Your assignment: Please return the lines from the one with "[13:33.73-13:34.80]" through the end of the listing below, word for word, with every picture left out.

-------- Extracted records --------

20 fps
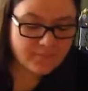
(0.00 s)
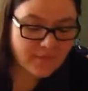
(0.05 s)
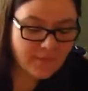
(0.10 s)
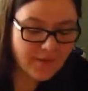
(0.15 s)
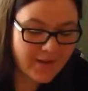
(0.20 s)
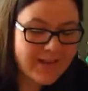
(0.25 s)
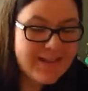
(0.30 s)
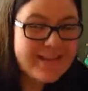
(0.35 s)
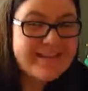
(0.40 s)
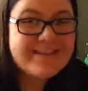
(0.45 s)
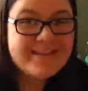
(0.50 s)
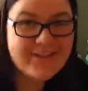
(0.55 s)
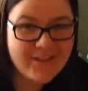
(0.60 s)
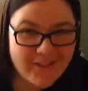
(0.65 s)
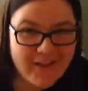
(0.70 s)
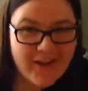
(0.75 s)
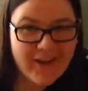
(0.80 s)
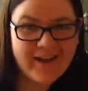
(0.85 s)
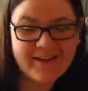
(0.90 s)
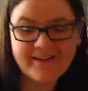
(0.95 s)
It's a
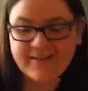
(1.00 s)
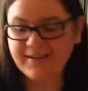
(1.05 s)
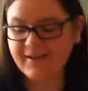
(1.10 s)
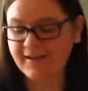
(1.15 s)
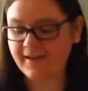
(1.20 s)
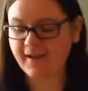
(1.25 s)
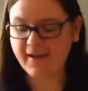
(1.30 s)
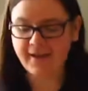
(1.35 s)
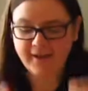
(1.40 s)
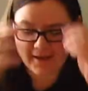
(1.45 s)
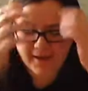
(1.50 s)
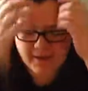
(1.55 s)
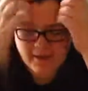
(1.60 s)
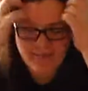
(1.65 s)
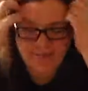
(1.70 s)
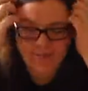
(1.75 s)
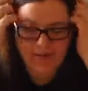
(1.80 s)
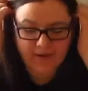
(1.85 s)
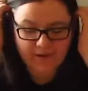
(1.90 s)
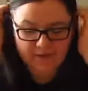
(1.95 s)
lot.
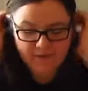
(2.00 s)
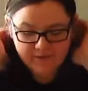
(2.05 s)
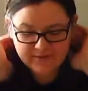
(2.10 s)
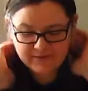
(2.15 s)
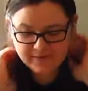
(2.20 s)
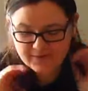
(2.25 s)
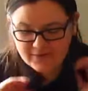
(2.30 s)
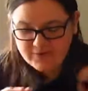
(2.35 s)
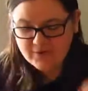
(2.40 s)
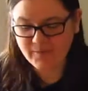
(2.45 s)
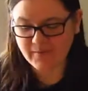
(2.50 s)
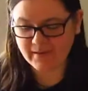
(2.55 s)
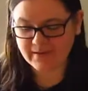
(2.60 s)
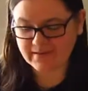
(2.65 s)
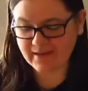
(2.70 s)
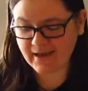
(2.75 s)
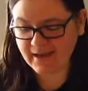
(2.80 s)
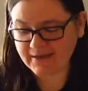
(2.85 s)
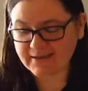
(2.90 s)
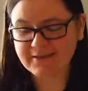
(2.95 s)
I was going to show my
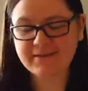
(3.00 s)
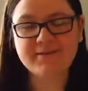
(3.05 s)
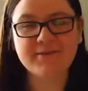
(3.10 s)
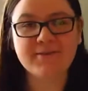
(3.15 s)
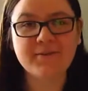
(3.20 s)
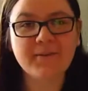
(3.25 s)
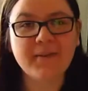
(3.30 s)
Zines too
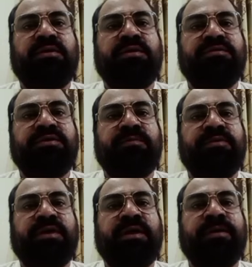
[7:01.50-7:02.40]
or
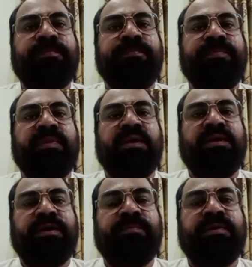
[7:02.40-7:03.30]
sometimes
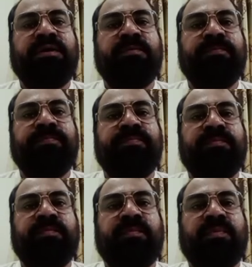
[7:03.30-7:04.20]
timber,
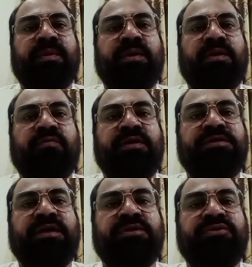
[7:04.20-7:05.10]
which
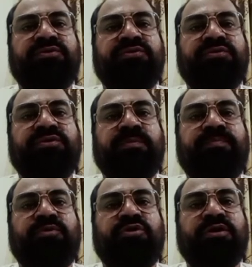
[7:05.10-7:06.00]
are used to
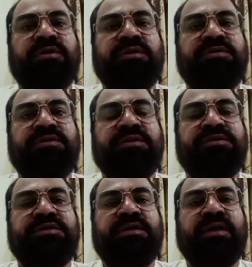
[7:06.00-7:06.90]
support the
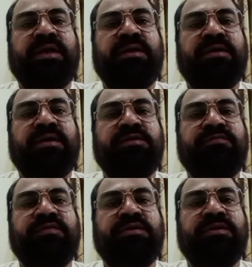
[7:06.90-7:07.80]
structure and
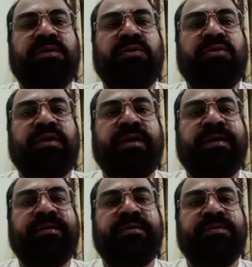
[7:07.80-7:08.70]
transfer the load
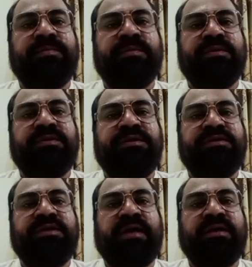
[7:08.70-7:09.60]
at
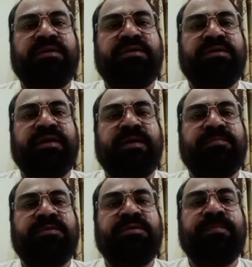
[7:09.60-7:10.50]
desired
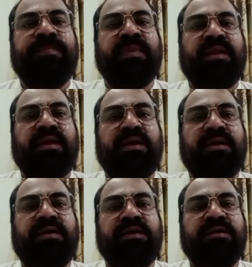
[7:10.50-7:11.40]
depth
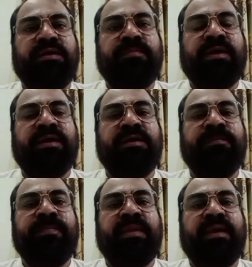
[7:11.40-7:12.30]
either by
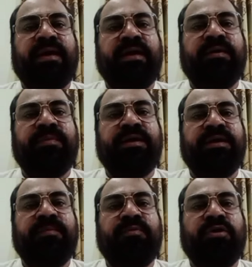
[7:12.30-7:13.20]
end
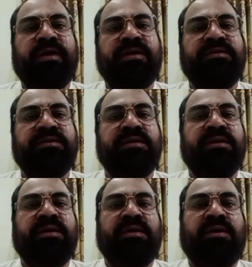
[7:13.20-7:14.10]
bearing piles
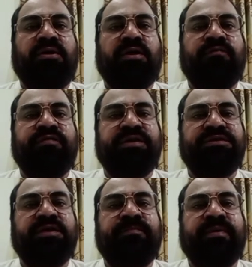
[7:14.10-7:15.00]
or
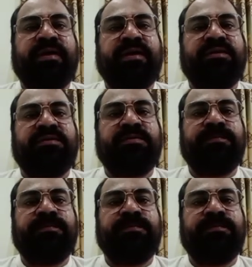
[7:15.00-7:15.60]
friction piles.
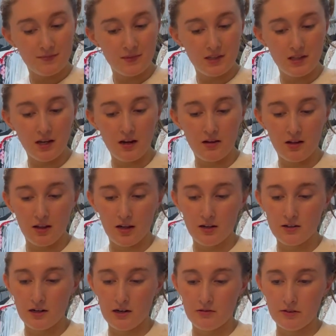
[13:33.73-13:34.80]
Yeah, I like
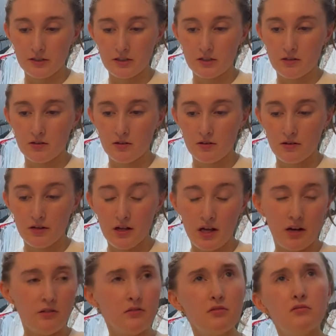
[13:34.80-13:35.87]
how they're, I
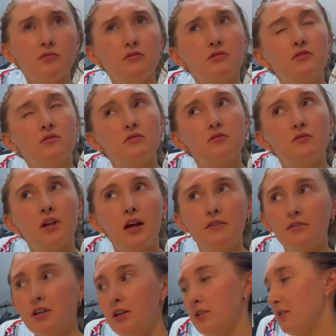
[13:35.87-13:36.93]
don't have
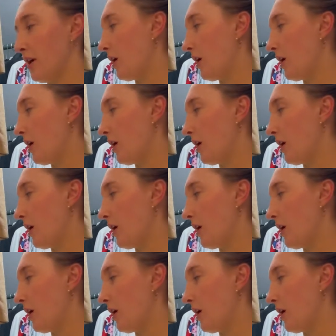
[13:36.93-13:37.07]
any like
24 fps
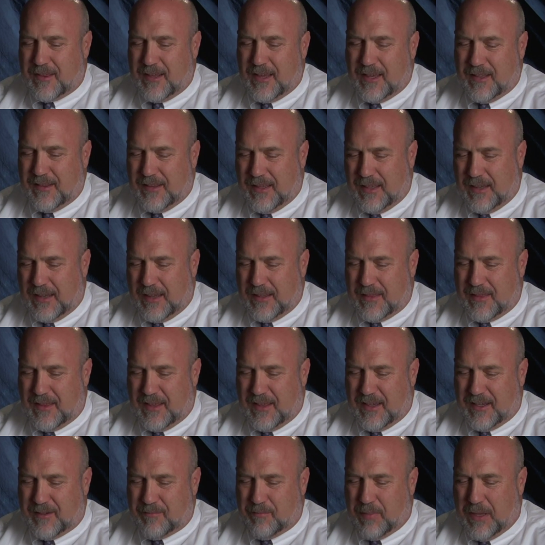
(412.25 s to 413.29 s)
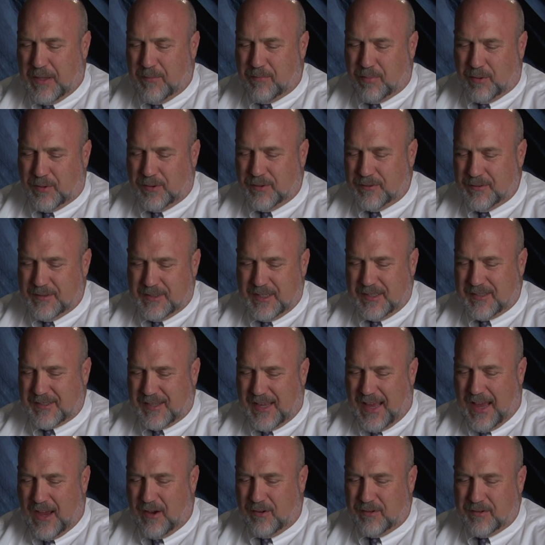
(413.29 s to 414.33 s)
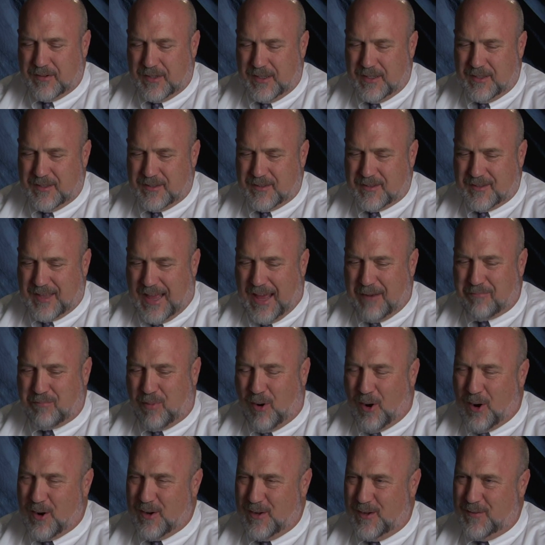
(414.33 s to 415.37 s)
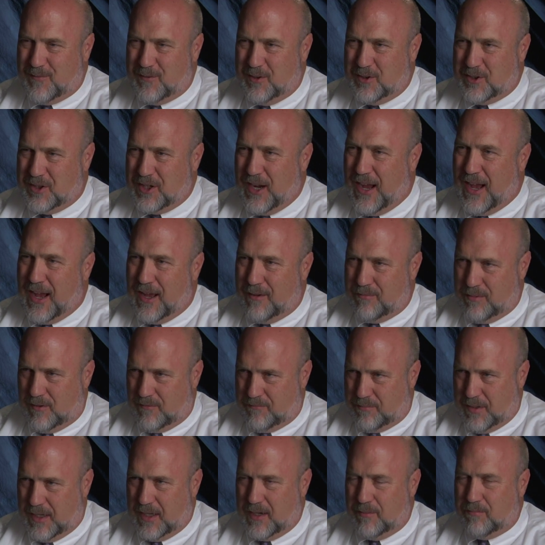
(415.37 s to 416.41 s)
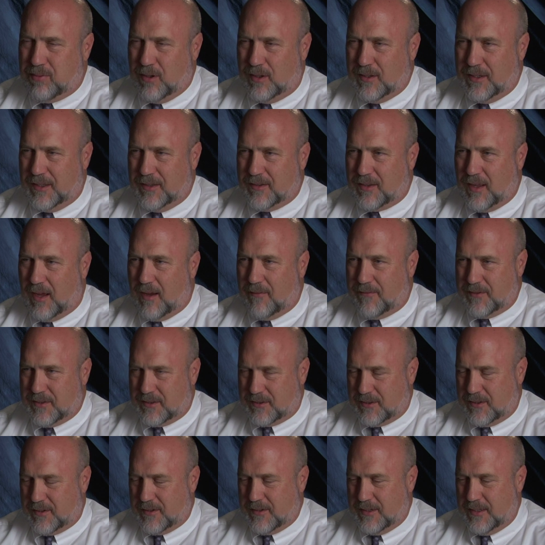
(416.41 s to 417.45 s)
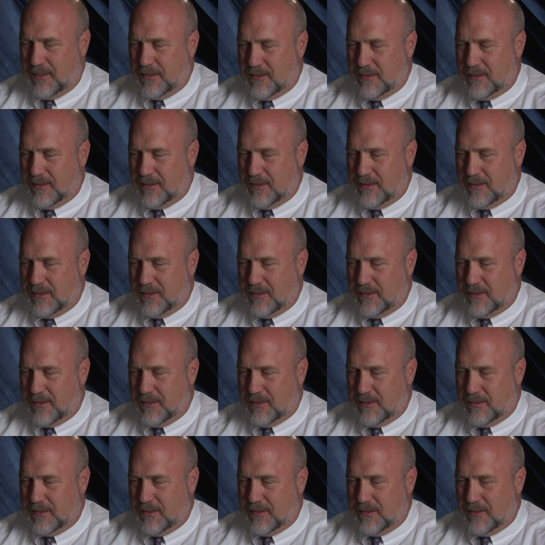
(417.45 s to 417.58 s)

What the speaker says: the thing that I think people discount, is that part of the job of being a police officer.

--------

Written answer:
[13:33.73-13:34.80]
Yeah, I like
[13:34.80-13:35.87]
how they're, I
[13:35.87-13:36.93]
don't have
[13:36.93-13:37.07]
any like
24 fps
(412.25 s to 413.29 s)
(413.29 s to 414.33 s)
(414.33 s to 415.37 s)
(415.37 s to 416.41 s)
(416.41 s to 417.45 s)
(417.45 s to 417.58 s)

What the speaker says: the thing that I think people discount, is that part of the job of being a police officer.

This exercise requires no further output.